> _The input_:
○ ○ ○ ○ ○

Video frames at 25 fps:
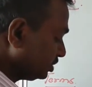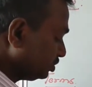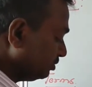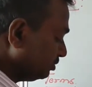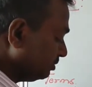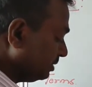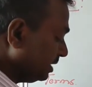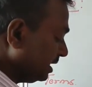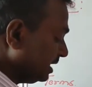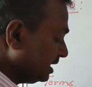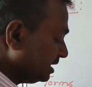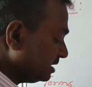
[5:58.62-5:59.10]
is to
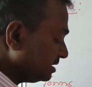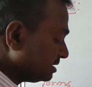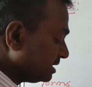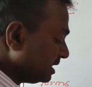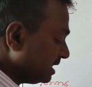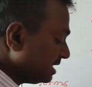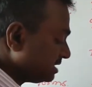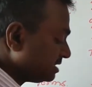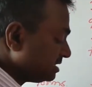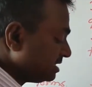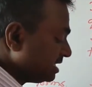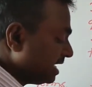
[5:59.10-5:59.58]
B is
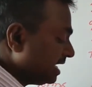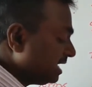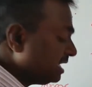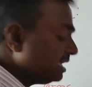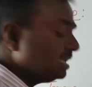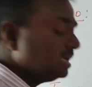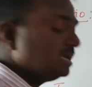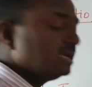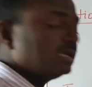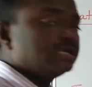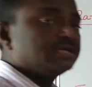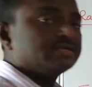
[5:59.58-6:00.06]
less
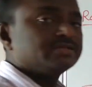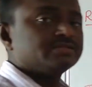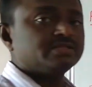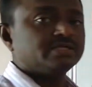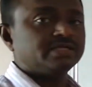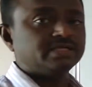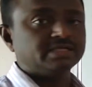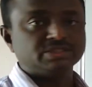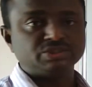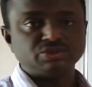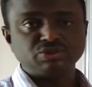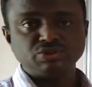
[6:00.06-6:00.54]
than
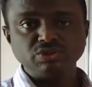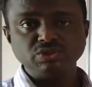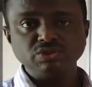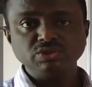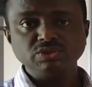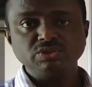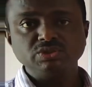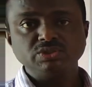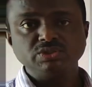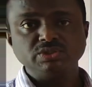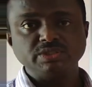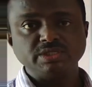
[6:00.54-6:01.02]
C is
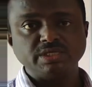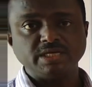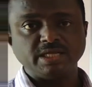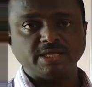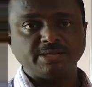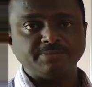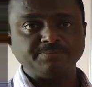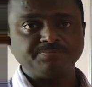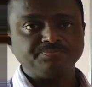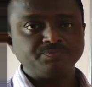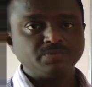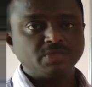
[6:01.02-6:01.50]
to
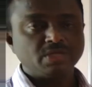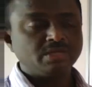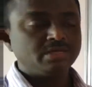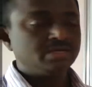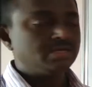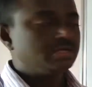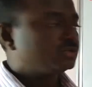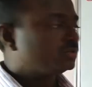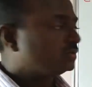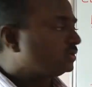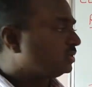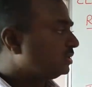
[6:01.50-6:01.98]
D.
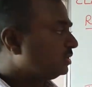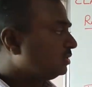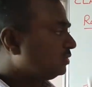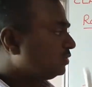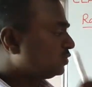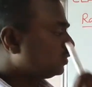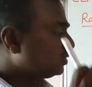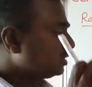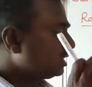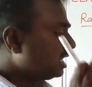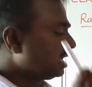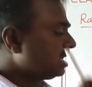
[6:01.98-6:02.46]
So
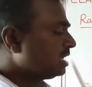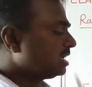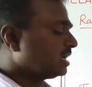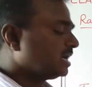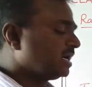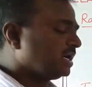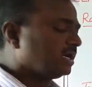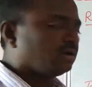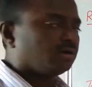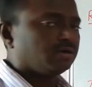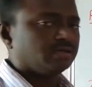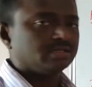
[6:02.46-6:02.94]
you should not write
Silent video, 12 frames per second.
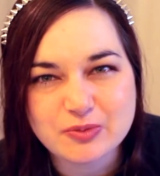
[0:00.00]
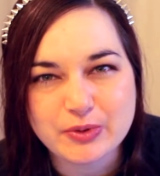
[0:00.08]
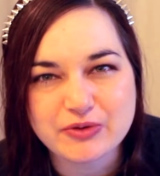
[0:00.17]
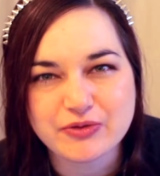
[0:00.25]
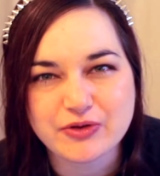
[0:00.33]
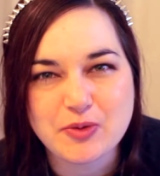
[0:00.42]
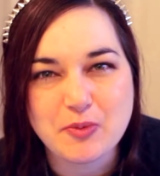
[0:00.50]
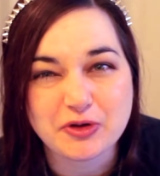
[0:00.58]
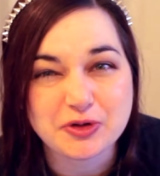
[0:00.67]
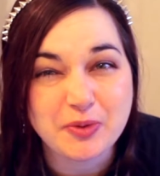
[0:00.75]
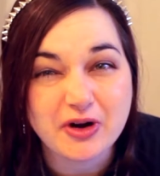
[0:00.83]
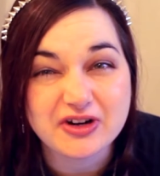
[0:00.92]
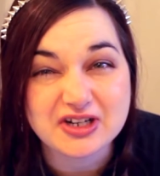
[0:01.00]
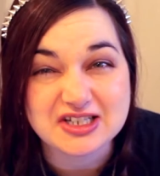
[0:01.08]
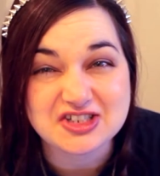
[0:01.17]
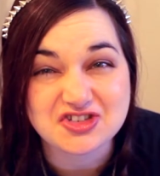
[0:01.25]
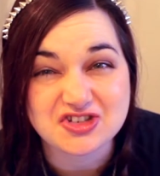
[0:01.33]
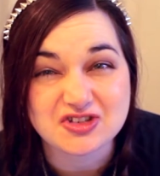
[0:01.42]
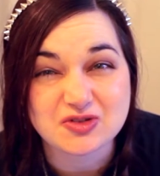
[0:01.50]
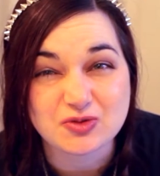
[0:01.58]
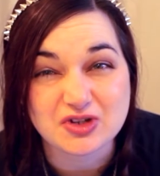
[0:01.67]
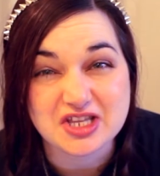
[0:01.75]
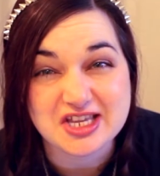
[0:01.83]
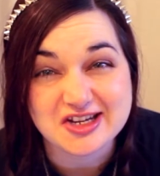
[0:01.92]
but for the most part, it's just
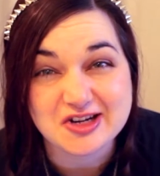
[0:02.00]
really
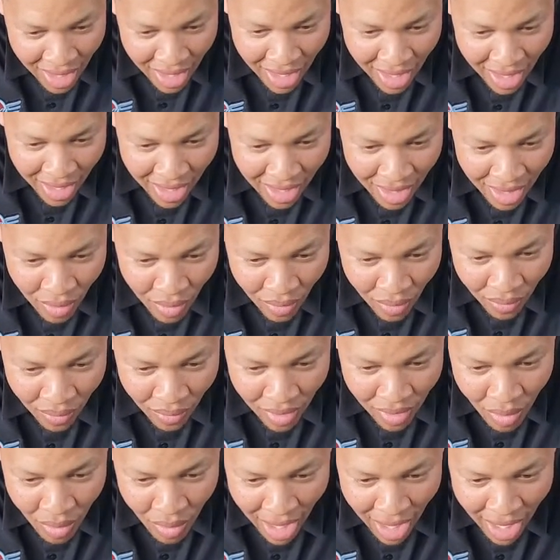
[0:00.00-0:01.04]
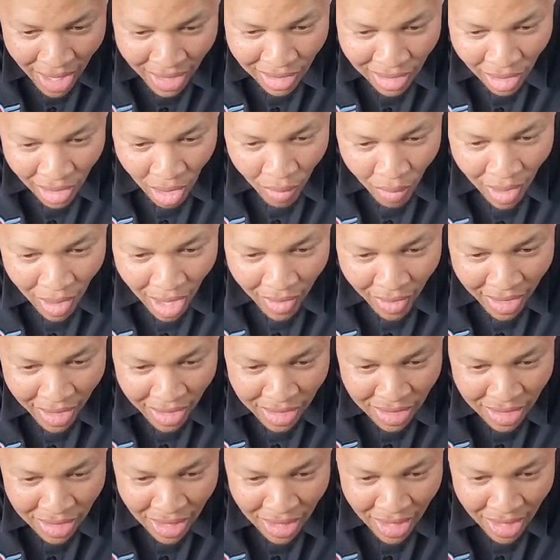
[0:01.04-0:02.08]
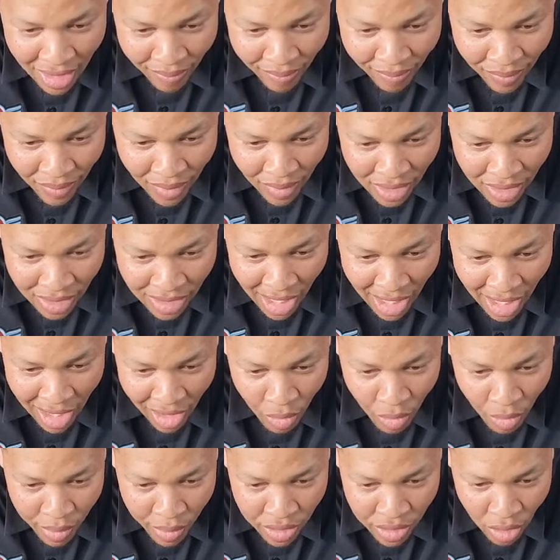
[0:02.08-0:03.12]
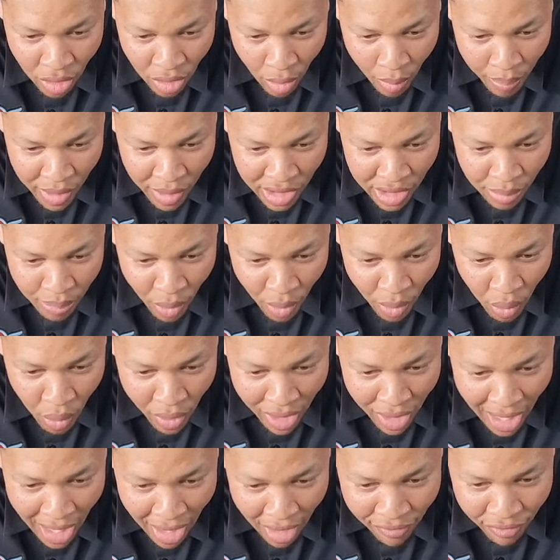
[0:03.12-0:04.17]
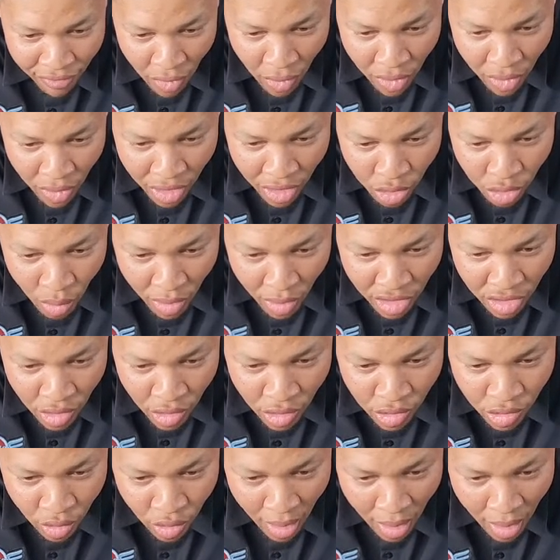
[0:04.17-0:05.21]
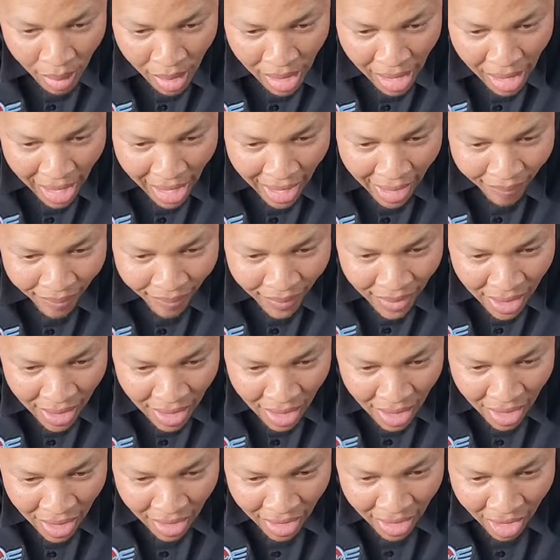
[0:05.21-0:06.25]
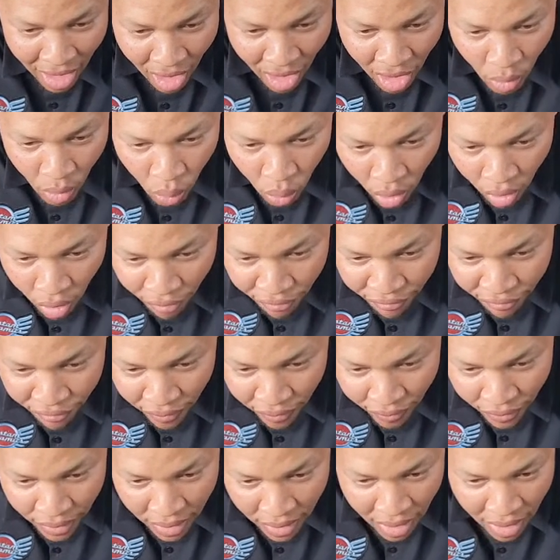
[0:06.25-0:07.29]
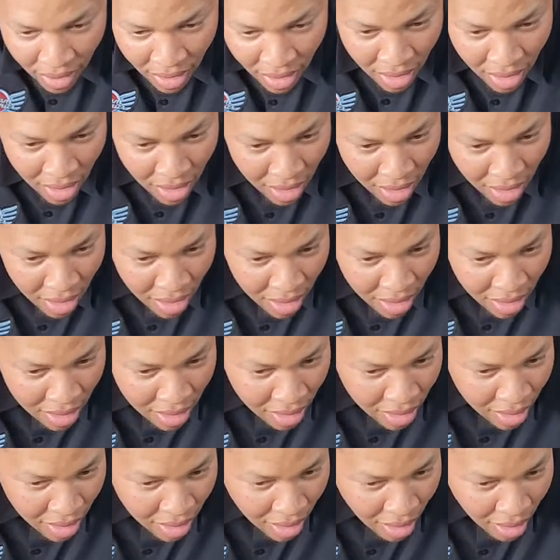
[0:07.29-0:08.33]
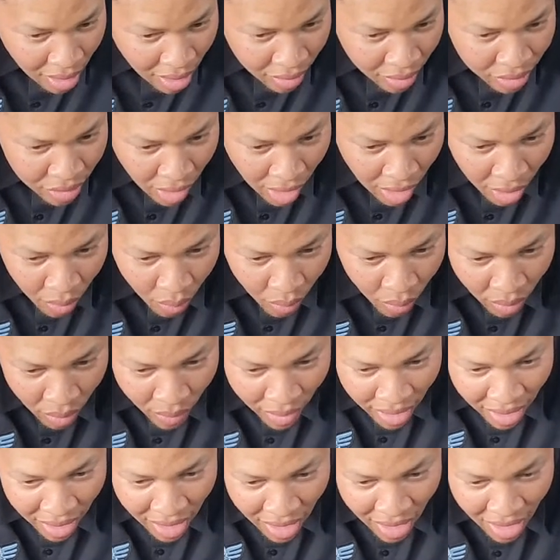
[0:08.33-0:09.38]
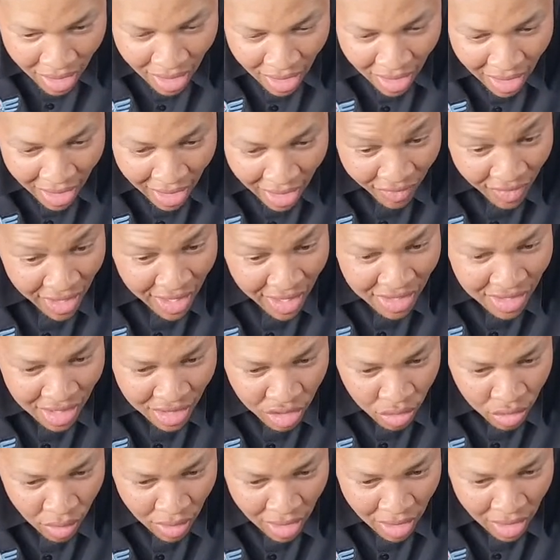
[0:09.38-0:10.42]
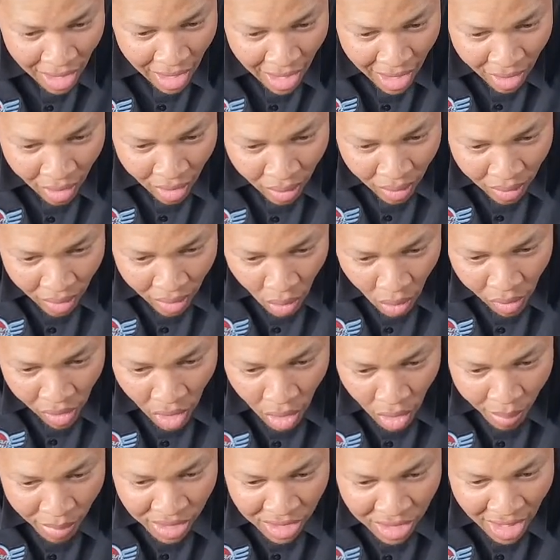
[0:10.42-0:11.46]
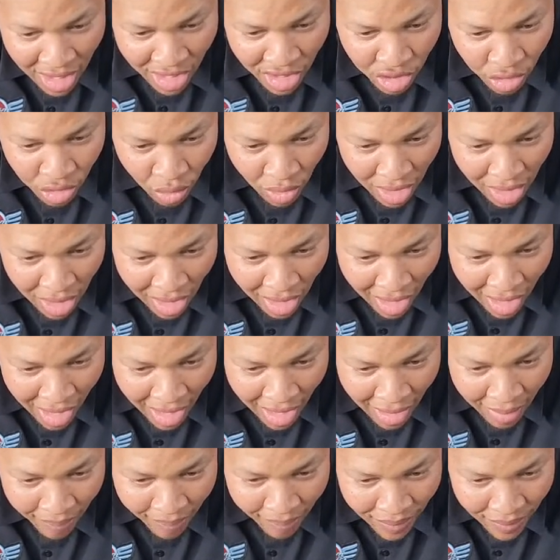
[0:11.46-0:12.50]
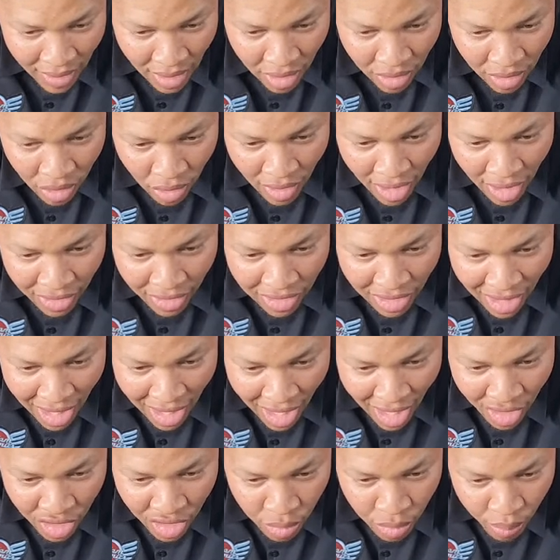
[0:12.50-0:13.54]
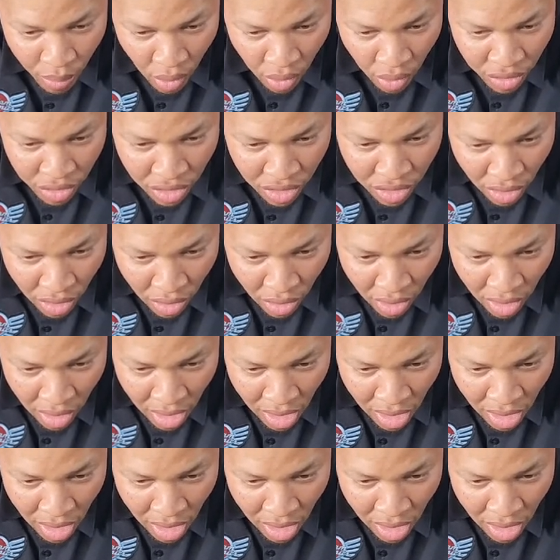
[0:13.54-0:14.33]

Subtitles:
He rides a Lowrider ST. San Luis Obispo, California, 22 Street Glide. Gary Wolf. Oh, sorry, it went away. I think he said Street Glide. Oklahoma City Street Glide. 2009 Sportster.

○ ○ ○ ○ ○

> _To do_: Leave out every picture and copy, exactly as written, the lines from the one with "[6:01.50-6:01.98]" through the end of the records above.

> _Exercise result_:
[6:01.50-6:01.98]
D.
[6:01.98-6:02.46]
So
[6:02.46-6:02.94]
you should not write
Silent video, 12 frames per second.
[0:00.00]
[0:00.08]
[0:00.17]
[0:00.25]
[0:00.33]
[0:00.42]
[0:00.50]
[0:00.58]
[0:00.67]
[0:00.75]
[0:00.83]
[0:00.92]
[0:01.00]
[0:01.08]
[0:01.17]
[0:01.25]
[0:01.33]
[0:01.42]
[0:01.50]
[0:01.58]
[0:01.67]
[0:01.75]
[0:01.83]
[0:01.92]
but for the most part, it's just
[0:02.00]
really
[0:00.00-0:01.04]
[0:01.04-0:02.08]
[0:02.08-0:03.12]
[0:03.12-0:04.17]
[0:04.17-0:05.21]
[0:05.21-0:06.25]
[0:06.25-0:07.29]
[0:07.29-0:08.33]
[0:08.33-0:09.38]
[0:09.38-0:10.42]
[0:10.42-0:11.46]
[0:11.46-0:12.50]
[0:12.50-0:13.54]
[0:13.54-0:14.33]

Subtitles:
He rides a Lowrider ST. San Luis Obispo, California, 22 Street Glide. Gary Wolf. Oh, sorry, it went away. I think he said Street Glide. Oklahoma City Street Glide. 2009 Sportster.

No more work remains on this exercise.